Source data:
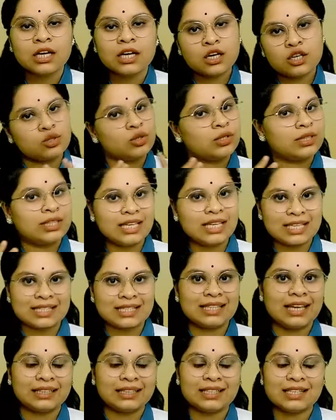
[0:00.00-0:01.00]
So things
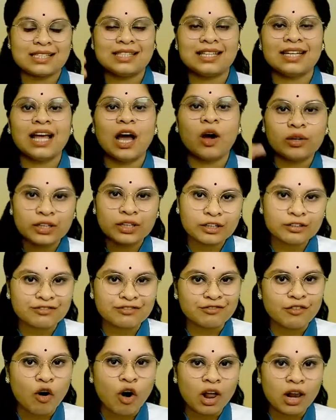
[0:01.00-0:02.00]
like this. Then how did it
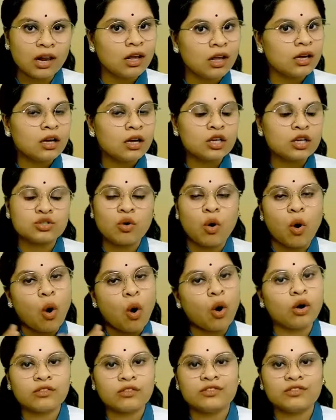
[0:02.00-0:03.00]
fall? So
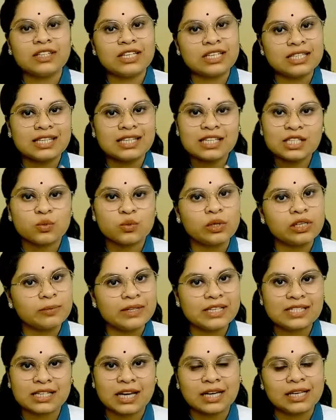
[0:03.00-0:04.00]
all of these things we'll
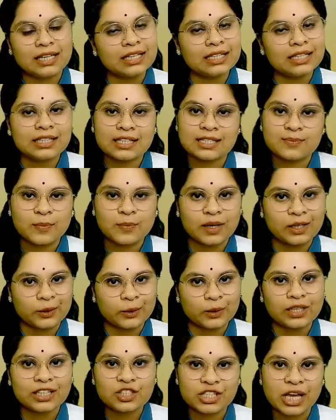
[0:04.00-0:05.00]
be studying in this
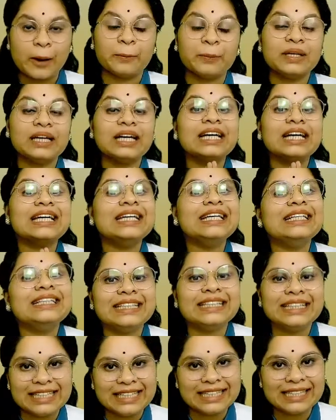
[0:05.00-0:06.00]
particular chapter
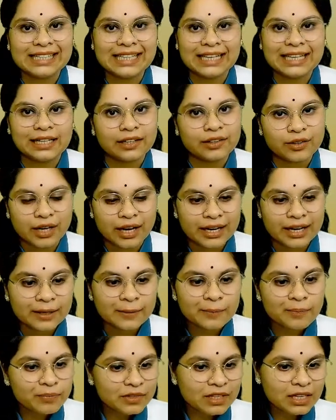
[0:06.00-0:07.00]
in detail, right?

TASK PROMPT: What is wanted is a verbatim transcription of every record above, pictures excluded.

ANSWER BOX:
[0:00.00-0:01.00]
So things
[0:01.00-0:02.00]
like this. Then how did it
[0:02.00-0:03.00]
fall? So
[0:03.00-0:04.00]
all of these things we'll
[0:04.00-0:05.00]
be studying in this
[0:05.00-0:06.00]
particular chapter
[0:06.00-0:07.00]
in detail, right?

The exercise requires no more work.